Ottawa

Conservationists work to update flood risk map along Ottawa River

Ottawa's flood risk map is getting a long overdue update by the South Nation Conservation group after learning it hasn't been updated in years. The Ottawa River is the main target, and is getting an assessment for flooding and erosion. The city of Ottawa is funding the project, and the draft of the map will be released in the spring.

Mapping natural hazards ensures that new developments can proceed safely and sustainably

Rocks on the banks of the Ottawa River.
By assessing the flood and erosion risk along the Ottawa River, developers will be able to use the data to better plan and build safely. (Denis Babin/CBC)

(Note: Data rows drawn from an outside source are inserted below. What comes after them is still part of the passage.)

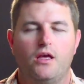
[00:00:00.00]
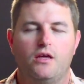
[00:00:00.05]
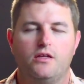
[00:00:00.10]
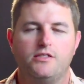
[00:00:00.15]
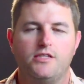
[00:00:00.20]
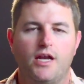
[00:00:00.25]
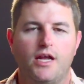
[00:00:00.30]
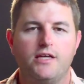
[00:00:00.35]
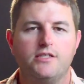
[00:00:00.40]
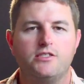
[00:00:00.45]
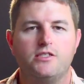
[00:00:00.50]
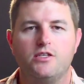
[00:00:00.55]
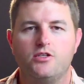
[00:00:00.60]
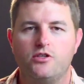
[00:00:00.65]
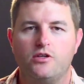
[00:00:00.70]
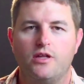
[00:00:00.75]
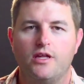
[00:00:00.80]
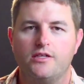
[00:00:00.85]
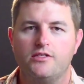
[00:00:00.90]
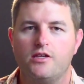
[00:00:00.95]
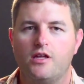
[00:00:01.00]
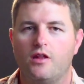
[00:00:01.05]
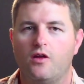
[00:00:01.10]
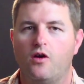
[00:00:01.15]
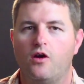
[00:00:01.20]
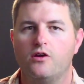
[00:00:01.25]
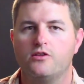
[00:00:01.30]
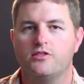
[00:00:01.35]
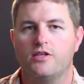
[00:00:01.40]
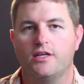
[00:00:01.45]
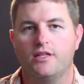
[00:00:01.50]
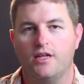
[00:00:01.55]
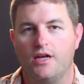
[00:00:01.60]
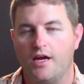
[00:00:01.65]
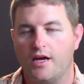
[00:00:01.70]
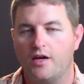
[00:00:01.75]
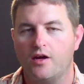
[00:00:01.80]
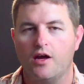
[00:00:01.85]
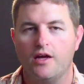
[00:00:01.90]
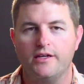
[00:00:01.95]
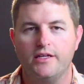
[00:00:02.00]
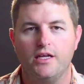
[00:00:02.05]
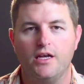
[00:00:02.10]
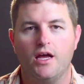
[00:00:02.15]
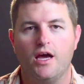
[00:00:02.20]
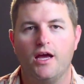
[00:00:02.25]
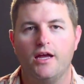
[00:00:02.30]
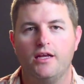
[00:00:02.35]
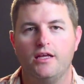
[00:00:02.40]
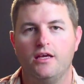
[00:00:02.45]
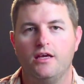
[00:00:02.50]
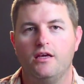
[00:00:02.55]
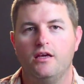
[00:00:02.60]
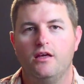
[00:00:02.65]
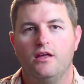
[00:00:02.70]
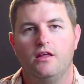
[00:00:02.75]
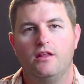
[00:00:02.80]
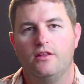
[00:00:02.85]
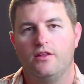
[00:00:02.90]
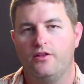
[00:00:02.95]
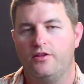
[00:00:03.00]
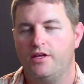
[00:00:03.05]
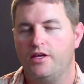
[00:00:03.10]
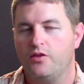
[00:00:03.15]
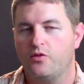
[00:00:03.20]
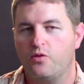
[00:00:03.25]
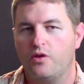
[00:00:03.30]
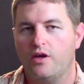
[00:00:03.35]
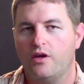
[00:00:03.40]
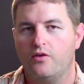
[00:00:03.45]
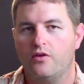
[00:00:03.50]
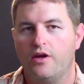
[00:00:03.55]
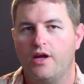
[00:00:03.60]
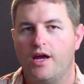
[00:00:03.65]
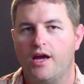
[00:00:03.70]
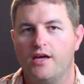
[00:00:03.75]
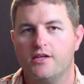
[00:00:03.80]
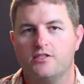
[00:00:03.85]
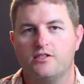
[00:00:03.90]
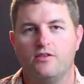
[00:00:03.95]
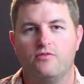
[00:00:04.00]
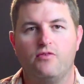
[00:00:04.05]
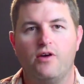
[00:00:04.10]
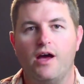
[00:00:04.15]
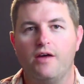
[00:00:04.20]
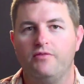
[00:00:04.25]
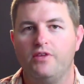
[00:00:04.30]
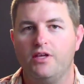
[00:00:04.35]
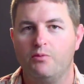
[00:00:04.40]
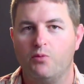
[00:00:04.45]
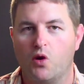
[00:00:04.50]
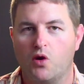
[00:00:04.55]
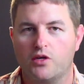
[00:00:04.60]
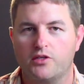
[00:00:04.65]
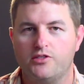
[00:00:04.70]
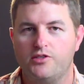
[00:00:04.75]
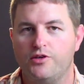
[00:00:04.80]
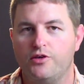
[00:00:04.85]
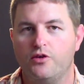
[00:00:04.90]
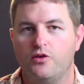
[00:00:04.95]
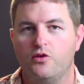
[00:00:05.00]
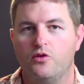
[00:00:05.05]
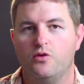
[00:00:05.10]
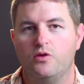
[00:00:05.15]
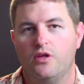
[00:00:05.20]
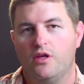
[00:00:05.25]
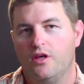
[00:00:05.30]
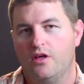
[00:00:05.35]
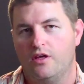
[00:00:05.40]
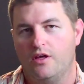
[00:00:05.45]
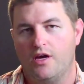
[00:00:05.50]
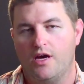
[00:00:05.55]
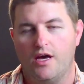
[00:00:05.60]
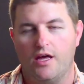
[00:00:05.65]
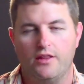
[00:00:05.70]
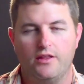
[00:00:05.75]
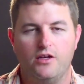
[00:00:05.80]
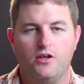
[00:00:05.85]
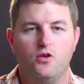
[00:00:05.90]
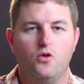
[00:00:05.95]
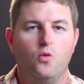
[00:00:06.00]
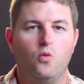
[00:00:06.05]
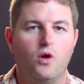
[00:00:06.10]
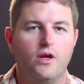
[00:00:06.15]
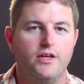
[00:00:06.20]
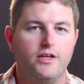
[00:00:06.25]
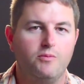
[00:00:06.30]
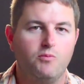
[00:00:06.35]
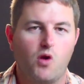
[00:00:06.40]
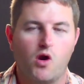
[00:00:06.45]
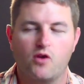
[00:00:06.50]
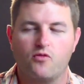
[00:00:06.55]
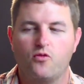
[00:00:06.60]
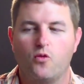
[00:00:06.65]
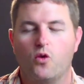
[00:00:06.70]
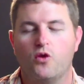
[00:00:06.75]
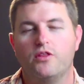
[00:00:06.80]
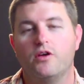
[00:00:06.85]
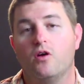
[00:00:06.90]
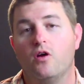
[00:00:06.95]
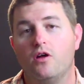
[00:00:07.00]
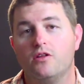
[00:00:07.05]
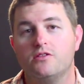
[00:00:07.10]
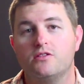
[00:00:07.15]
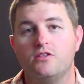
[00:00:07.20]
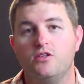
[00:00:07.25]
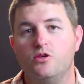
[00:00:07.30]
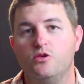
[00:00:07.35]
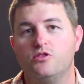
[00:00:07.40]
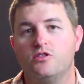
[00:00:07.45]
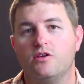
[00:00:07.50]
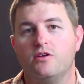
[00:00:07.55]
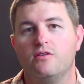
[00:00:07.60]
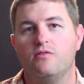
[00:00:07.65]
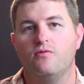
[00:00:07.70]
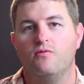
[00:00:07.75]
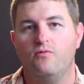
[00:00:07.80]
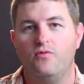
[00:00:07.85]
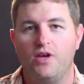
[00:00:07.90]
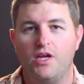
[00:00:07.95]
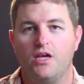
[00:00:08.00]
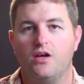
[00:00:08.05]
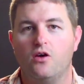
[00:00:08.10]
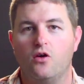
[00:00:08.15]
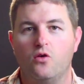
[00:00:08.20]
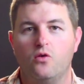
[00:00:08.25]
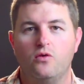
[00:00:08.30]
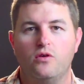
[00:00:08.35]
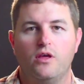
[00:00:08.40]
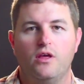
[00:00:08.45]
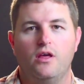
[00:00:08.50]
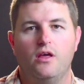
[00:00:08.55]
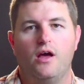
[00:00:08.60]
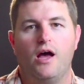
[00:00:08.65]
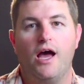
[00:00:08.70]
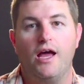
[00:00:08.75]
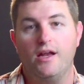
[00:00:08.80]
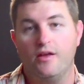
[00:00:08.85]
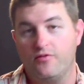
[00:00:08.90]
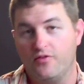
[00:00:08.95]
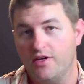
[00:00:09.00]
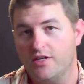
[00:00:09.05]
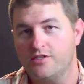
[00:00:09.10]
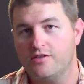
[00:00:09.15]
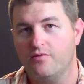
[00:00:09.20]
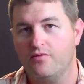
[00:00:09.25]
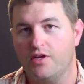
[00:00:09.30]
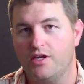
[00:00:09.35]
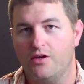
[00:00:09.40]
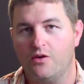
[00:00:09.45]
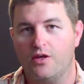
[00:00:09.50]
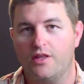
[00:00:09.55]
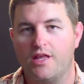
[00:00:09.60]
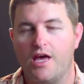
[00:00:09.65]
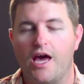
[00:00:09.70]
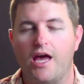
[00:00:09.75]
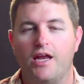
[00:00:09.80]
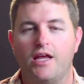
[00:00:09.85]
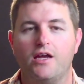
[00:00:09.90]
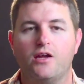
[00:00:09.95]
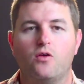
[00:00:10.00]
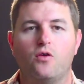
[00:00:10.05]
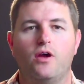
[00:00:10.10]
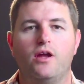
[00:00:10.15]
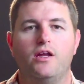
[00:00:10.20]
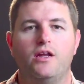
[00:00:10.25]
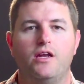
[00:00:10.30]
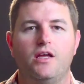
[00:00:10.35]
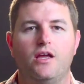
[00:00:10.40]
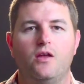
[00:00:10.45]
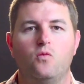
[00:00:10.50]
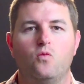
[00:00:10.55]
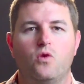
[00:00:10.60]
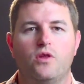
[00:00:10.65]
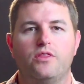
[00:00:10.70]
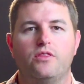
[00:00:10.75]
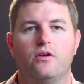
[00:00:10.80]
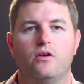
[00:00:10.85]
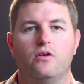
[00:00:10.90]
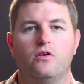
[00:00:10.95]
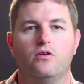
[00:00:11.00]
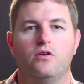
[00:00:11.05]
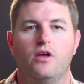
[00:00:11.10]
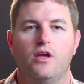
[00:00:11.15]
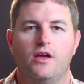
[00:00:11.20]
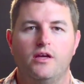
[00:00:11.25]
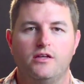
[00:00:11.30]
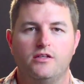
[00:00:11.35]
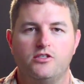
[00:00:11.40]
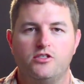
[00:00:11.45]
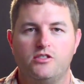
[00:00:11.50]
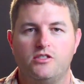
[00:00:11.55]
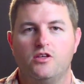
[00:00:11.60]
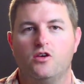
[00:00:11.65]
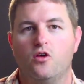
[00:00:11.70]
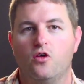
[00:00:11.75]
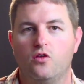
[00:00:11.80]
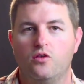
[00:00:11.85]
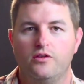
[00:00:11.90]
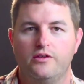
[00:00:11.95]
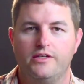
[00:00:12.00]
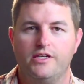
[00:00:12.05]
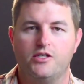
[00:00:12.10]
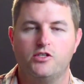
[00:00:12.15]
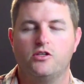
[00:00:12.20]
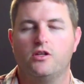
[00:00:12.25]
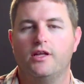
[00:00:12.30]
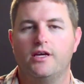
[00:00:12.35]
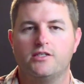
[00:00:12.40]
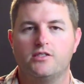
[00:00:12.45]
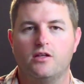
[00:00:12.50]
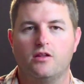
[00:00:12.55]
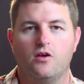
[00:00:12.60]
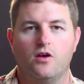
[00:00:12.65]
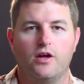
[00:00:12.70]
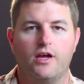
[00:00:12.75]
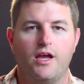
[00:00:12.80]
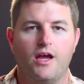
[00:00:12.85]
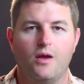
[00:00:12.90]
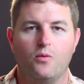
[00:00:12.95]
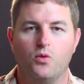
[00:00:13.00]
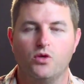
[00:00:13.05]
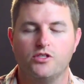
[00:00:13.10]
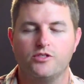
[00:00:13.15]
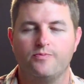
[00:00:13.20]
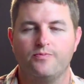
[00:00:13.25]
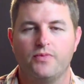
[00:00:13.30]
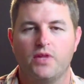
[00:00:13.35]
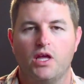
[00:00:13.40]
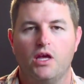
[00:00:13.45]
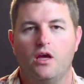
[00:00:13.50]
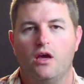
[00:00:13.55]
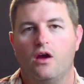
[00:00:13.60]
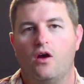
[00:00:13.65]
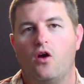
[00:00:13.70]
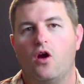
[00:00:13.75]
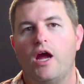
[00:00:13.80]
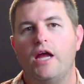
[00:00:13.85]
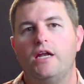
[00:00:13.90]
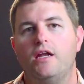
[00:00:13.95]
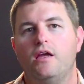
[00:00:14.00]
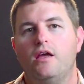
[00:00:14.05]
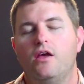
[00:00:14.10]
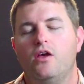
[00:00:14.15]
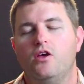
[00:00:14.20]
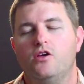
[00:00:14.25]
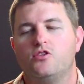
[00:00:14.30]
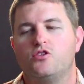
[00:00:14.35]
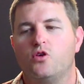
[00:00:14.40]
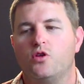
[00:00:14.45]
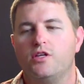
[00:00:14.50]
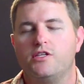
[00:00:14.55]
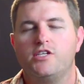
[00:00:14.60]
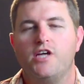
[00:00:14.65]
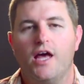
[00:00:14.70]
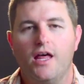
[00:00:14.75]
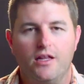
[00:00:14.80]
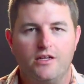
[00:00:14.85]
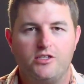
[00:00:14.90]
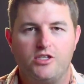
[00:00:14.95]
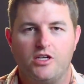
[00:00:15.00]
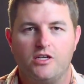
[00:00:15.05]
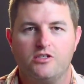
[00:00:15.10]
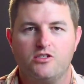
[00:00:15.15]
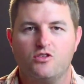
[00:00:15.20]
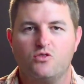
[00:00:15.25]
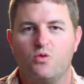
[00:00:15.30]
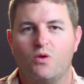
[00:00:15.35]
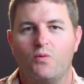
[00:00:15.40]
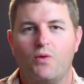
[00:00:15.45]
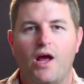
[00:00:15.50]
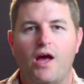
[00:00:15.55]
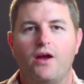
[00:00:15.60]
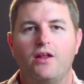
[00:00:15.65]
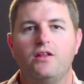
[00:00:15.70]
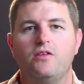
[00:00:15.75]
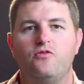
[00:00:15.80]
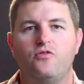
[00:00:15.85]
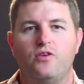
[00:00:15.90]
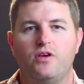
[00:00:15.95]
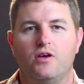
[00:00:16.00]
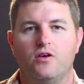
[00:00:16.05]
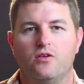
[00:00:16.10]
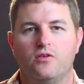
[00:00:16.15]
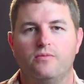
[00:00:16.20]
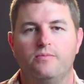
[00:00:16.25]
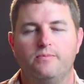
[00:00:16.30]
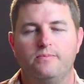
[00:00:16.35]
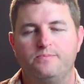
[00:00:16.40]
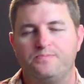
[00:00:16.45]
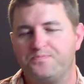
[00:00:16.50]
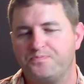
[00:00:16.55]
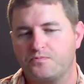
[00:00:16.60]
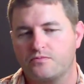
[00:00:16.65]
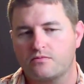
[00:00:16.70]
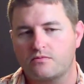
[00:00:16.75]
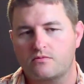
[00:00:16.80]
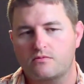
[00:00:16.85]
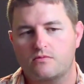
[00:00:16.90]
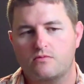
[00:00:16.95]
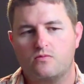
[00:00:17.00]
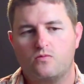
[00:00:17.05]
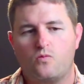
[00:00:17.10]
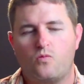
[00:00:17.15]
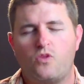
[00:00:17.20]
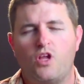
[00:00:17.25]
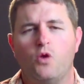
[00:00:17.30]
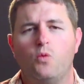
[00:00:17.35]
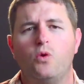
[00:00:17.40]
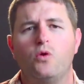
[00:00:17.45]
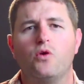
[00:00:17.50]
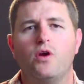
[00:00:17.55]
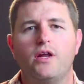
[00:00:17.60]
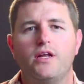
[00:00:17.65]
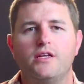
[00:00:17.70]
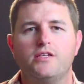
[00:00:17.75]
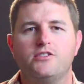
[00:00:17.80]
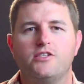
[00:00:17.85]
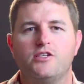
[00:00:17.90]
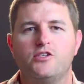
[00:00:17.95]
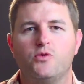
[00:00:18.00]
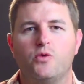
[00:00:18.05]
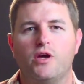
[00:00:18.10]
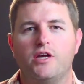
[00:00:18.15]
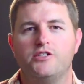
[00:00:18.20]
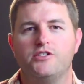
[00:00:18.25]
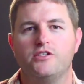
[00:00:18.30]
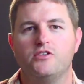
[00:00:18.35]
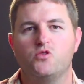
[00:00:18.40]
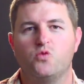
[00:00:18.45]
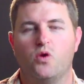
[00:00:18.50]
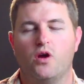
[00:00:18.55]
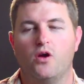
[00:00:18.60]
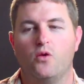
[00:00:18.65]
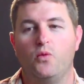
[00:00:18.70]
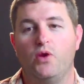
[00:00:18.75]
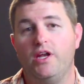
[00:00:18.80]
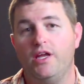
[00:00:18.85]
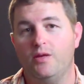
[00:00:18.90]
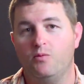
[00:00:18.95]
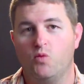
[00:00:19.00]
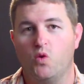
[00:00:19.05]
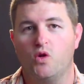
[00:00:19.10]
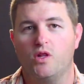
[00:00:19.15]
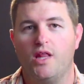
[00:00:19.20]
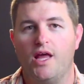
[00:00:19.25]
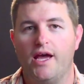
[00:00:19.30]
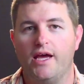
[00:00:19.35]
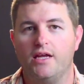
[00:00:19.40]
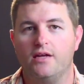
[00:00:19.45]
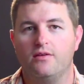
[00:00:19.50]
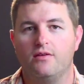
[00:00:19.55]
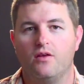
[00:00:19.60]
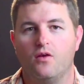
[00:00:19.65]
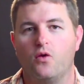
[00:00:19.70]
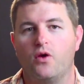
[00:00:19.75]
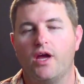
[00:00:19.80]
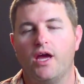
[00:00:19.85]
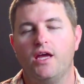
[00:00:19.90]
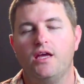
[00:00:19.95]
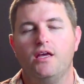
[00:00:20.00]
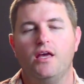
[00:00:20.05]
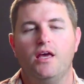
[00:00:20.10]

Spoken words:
Today's digital SLRs like the Nikon D90, the D300S, the 5D Mark II, the new 1D Mark IV, they're all using video, high definition video at that, integrated in with their still digital SLR cameras. Alright, so the challenge is when we're out in the field, we run into situations where we need more light, okay?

A conservation authority is working to update flood hazard maps for parts of eastern Ontario, which will help municipal governments assess the risk of flooding when planning for the future.

The South Nation Conservation (SNC), an organization dedicated to the protection and restoration of ecosystems in the region, is leading the efforts to update the maps, which hasn't been done for many years.

The organization is surveying the Ontario side of the Ottawa River between the city of Clarence-Rockland and the Quebec-Ontario border, east of Chute-à-Blondeau, along with areas crossed by Bear Creek, east of downtown Ottawa. 
A flood zone along the Ottawa River, illustrated with blue hatching, near Rockland, Ont. (United Counties of Prescott and Russell)

Since the end of the summer, a SNC team has been scanning the river and creek to measure their depth and width, as well as the dimensions of bridges and culverts built along the two water bodies.

An analysis of the data collected in the field will help determine which areas are the most likely to flood and be affected by soil erosion.

"This will allow us to establish the limits of the flood zones, that is to say the extent of land that can be occupied by water in the event that [the Ottawa River and Bear Creek] overflow," Jason Symington, an environmental technician with the SNC told Radio-Canada.

Incomplete portrait

Funding for the surveys comes from the federal government's Natural Disaster Mitigation Program, along with the City of Ottawa and the United Counties of Prescott and Russell (UCPR).

According to Louis Prévost, director of urban planning and forestry with the UCPR, the overhaul of the flood risk maps is long overdue and will fill in a large piece of the Ottawa River puzzle. 

"We basically have flood plain mapping for all of the other major watercourses within the counties. We've got good coverage, but the Ottawa River was lacking big time," he said.

Prévost said the mapping will be a "tremendous tool" for city planners. Once the flood plains are identified in the official county plan, that information will be used to create local zoning bylaws to eliminate any potential developments in flood-prone areas, he said.

There currently aren't any studies to precisely ensure that when a municipality allows a new construction to go forward, that it won't be within a flood plain. (Denis Babin/CBC)

Valuable tool for municipalities

With access to precise data, municipalities in the region will be better able to plan any prospective development. 

Jeanne Charlebois, the former mayor of Hawkesbury, Ont., said not having flood plain information readily available is holding back commercial and residential development along part of the city's waterfront — what she calls a "prime piece of land."

"We will be able to tell the people who own land on the waterfront and want to develop it, 'Here you go. Here's step one. Step one is you're no longer in a flood plain, or sadly you are in a flood plain and this is what you're going to have to do,'" she said.

Charlebois said Hawkesbury's future growth lies in the city's west end, and the sooner the municipality has the information to safely develop, the better. 

Drafts of the planning maps are expected to be completed by March 2022 and shared during public consultations.